Clause jokes
Santa was asked to describe Mrs. Claus in three words. His response was, "Ho ho ho."
What do Michael Jackson and Santa Claus have in common?
They both leave the little kids' room with empty sacks.
Q: Why does Santa Claus have such a big sack?
A: He only comes once a year.
Roses are red. He shows no remorse.
Santa Claus Has joined the terrorist force.
What is the difference between a cat and a complex sentence?
A cat has claws at the end of its paws. A complex sentence has a pause at the end of its clause.
What do Michael Jackson and Santa Claus have in common? They both let little kids sit on their lap.
Russian Santa Claus- You better watch out, You better not cry, cause if you do I will stab your fucking eye, Russian Santa Claus does not fuck around. He's making a list, He's checking it twice... You better leave out some Vodka with ice!
So Santa fell down the chimney, but it was a lit chimney...his name's no longer Santa. It's Crisp Cringle. Pls send help :)
What is worse to have - a dead baby or a dead Santa Claus?
Santa. You need extra freezers for reindeer.
Why don't Asian kids believe in Santa Claus?
Because they're the ones who made the toys.
How did Santa feel when he got stuck in the chimney?
Claus-trophobic.
What do Santa Claus and Bill Cosby have in common?
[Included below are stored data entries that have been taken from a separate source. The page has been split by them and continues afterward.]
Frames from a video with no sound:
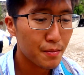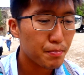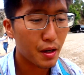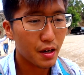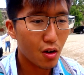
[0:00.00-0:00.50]

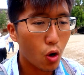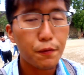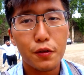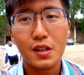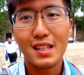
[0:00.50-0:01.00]
but
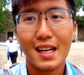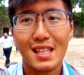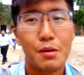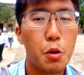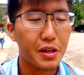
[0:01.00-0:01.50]
hopefully next
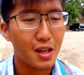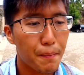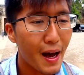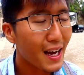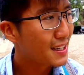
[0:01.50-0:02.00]
time when we come
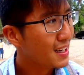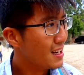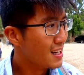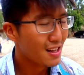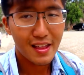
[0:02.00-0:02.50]
back,
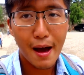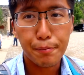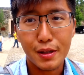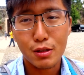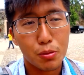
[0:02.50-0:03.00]
that
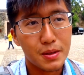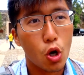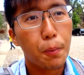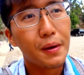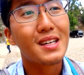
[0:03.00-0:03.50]
place will be
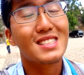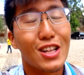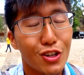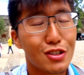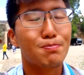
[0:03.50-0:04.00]
open because it looks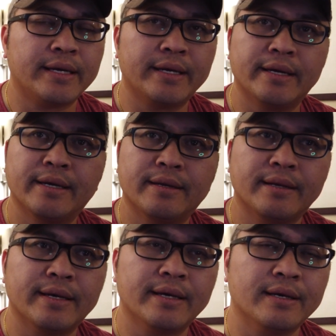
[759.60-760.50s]

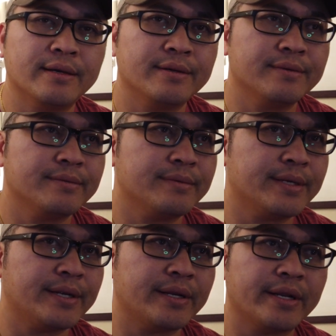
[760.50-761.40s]
And
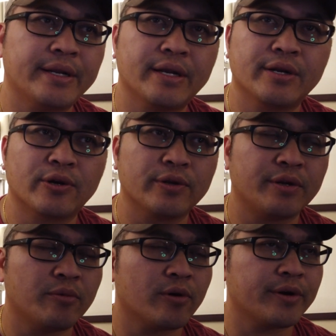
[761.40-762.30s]
then
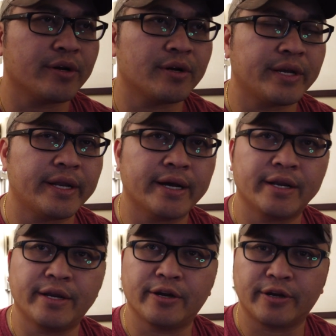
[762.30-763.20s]
early in the morning, I'm going to get
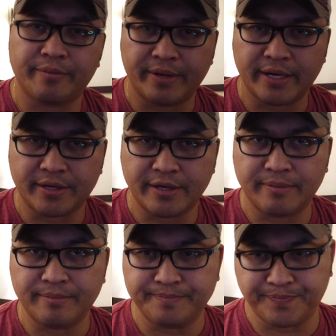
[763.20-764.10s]
out of here, get packed
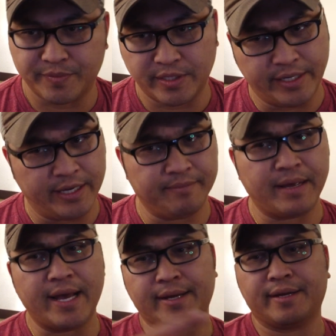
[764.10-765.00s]
up,
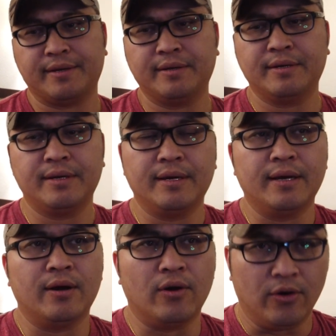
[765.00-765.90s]
head back
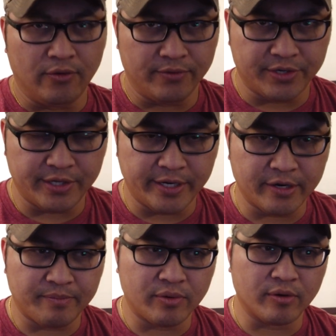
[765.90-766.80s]
over to
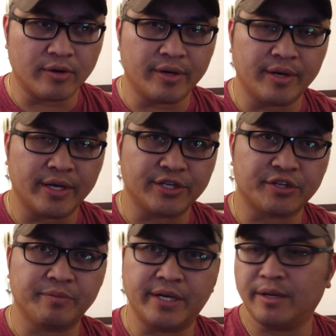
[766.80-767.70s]
the airport, and
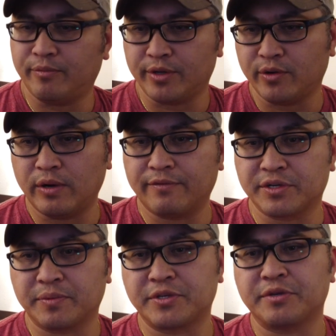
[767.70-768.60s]
then just meet up with
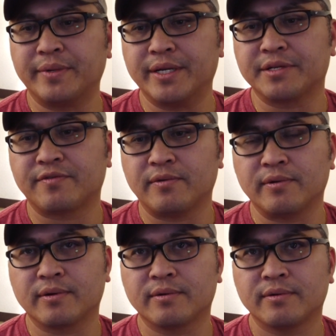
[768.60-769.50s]
whoever's supposed to meet us
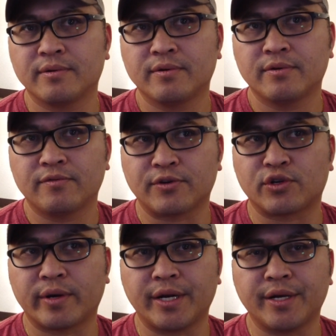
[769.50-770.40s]
for
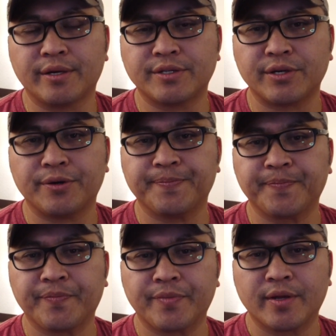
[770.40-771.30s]
training. So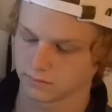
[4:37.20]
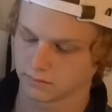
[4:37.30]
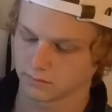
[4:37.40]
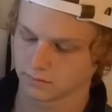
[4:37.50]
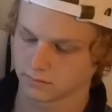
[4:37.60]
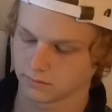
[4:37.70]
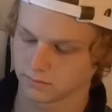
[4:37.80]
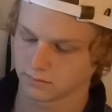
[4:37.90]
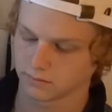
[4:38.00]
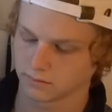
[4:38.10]

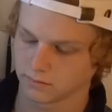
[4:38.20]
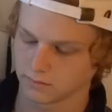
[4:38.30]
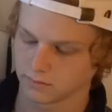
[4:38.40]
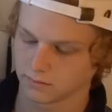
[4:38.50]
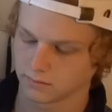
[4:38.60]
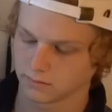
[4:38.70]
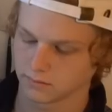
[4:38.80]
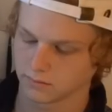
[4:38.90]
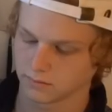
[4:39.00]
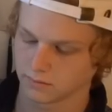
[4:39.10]

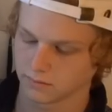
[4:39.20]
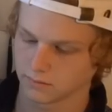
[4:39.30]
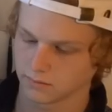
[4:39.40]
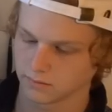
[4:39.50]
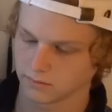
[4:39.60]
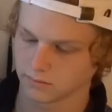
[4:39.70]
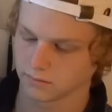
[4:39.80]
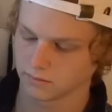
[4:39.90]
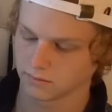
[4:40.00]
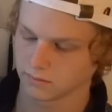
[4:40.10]

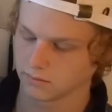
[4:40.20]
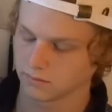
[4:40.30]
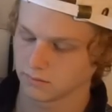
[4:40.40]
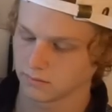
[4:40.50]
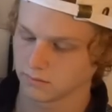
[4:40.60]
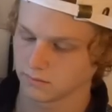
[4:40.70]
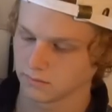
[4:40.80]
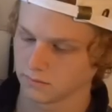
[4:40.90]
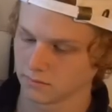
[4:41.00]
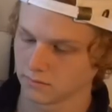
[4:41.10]

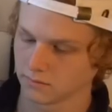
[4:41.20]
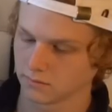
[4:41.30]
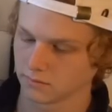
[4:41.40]
No words are spoken by the person on screen.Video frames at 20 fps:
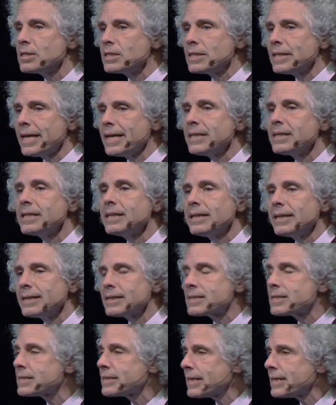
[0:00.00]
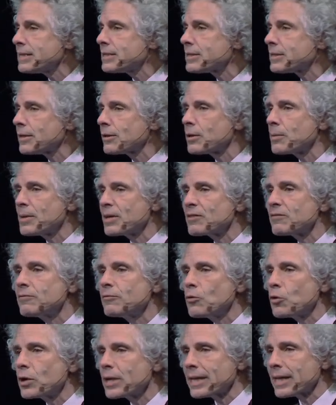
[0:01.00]
Today in the United States, there are about
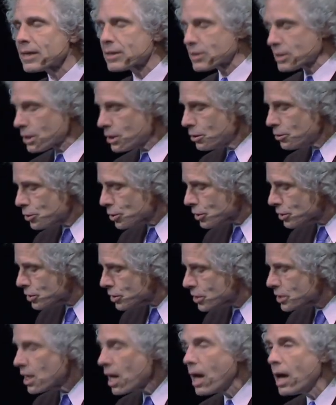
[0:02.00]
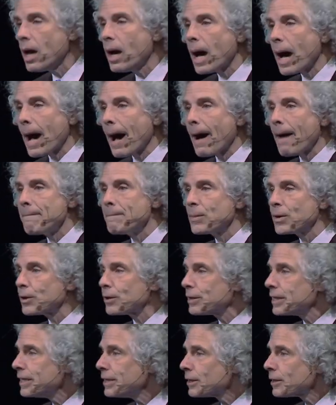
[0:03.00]
40 executions
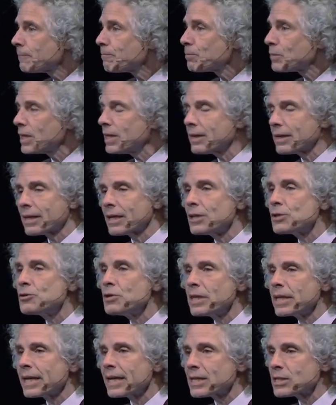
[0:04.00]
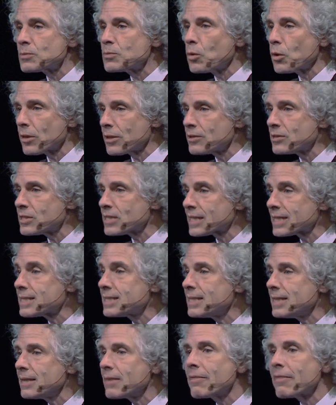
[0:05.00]
per year in a country that has more than
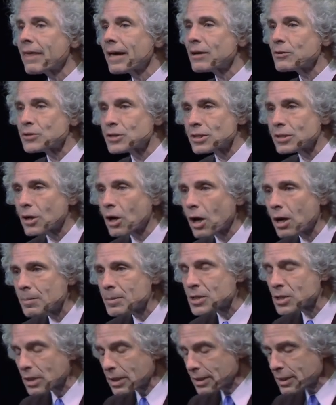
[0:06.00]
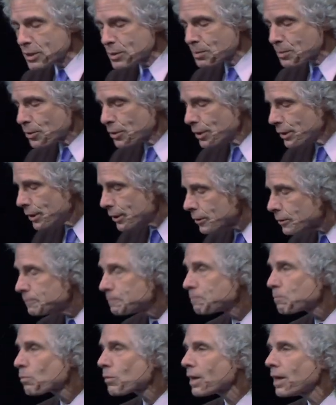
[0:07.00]
16,000 homicides per year.
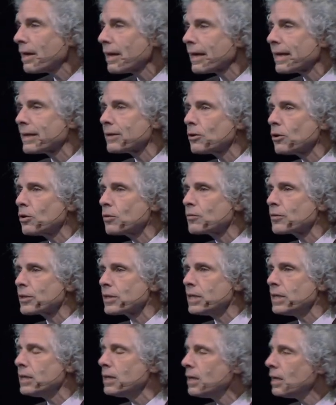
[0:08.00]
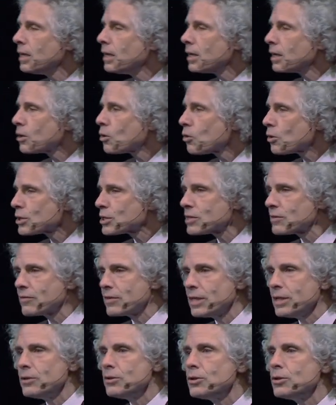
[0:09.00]
And over the course
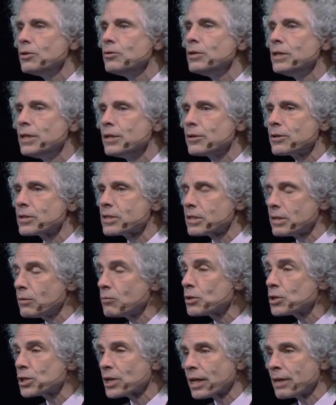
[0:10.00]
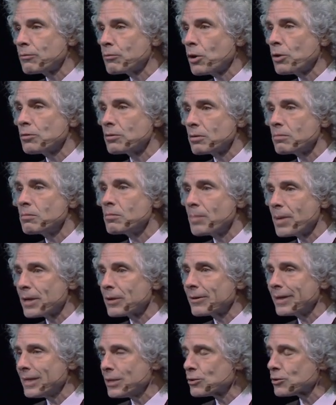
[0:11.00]
of the 2 years in which I wrote
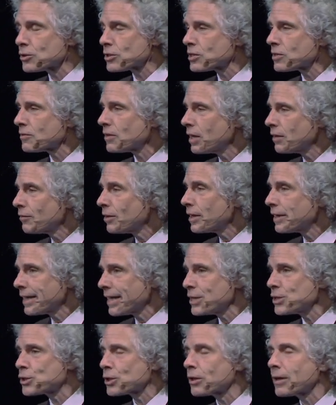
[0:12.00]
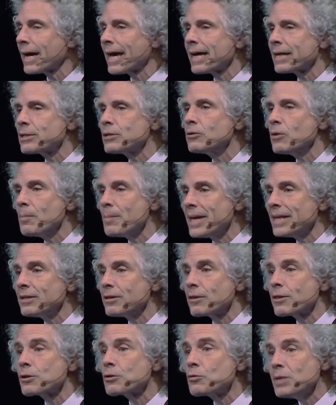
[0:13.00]
Better Angels of Our Nature, I had to amend
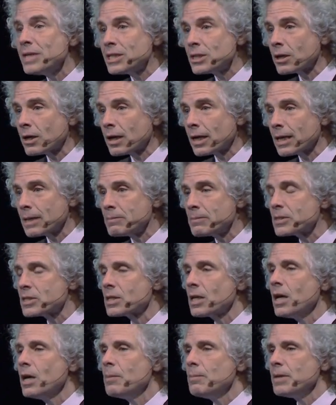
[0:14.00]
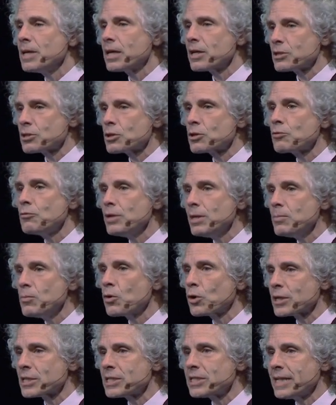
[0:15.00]
it 3 times because 3
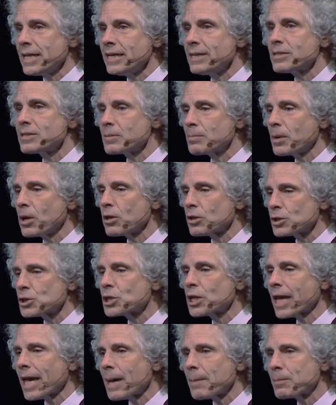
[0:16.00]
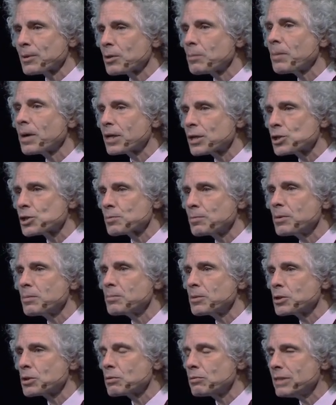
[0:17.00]
more states abolished capital punishment
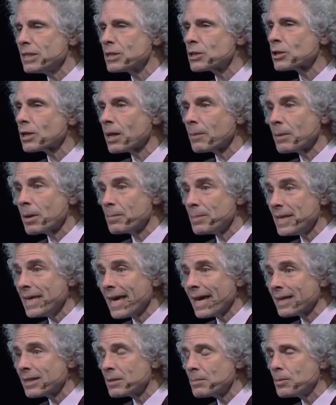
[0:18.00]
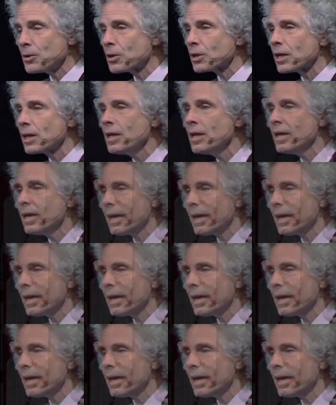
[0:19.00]
between the time I began the book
They both come while you’re asleep.
What nationality is Santa Claus?
North Polish.
What did Santa Claus bring Michael Jackson for Christmas? His elves! 😂😂😂
What’s the Difference Between a Cat and a Comma?
One has claws at the end of its paws, and the other is a pause at the end of a clause.
Your mama so ugly, when Santa Claus came to her house and saw her, he said, "HO HO HOLY SHIT THAT'S ONE UGLY BITCH!"
What do you call a winter time contact?
A Santa Claus.
Why does Santa not have any children?
He only cums once a year.
Why did Santa stop at three ho's?
Ms. Claus caught him.
There's a white guy, black guy, and Santa Claus. They get a hotel room.
White guy goes in room first and sees money on the table and he picks it up. A ghost appears and says, "Put down my money or I'll cut off your weiner." He gets scared and jumps out the window.
Black guy goes in the room, sees the money and picks it up. Ghost appears and says, "Put down my money or I'll cut off you're weiner." He gets scared and jumps out the window.
Santa Claus goes in the room sees the money and picks it up. Ghost appears, "Put down my money or I'll cut off you're weiner." Santa Claus looks at the ghost and says "I'm the ghost of Christmas past, you touch my dick I'll kick your ass!"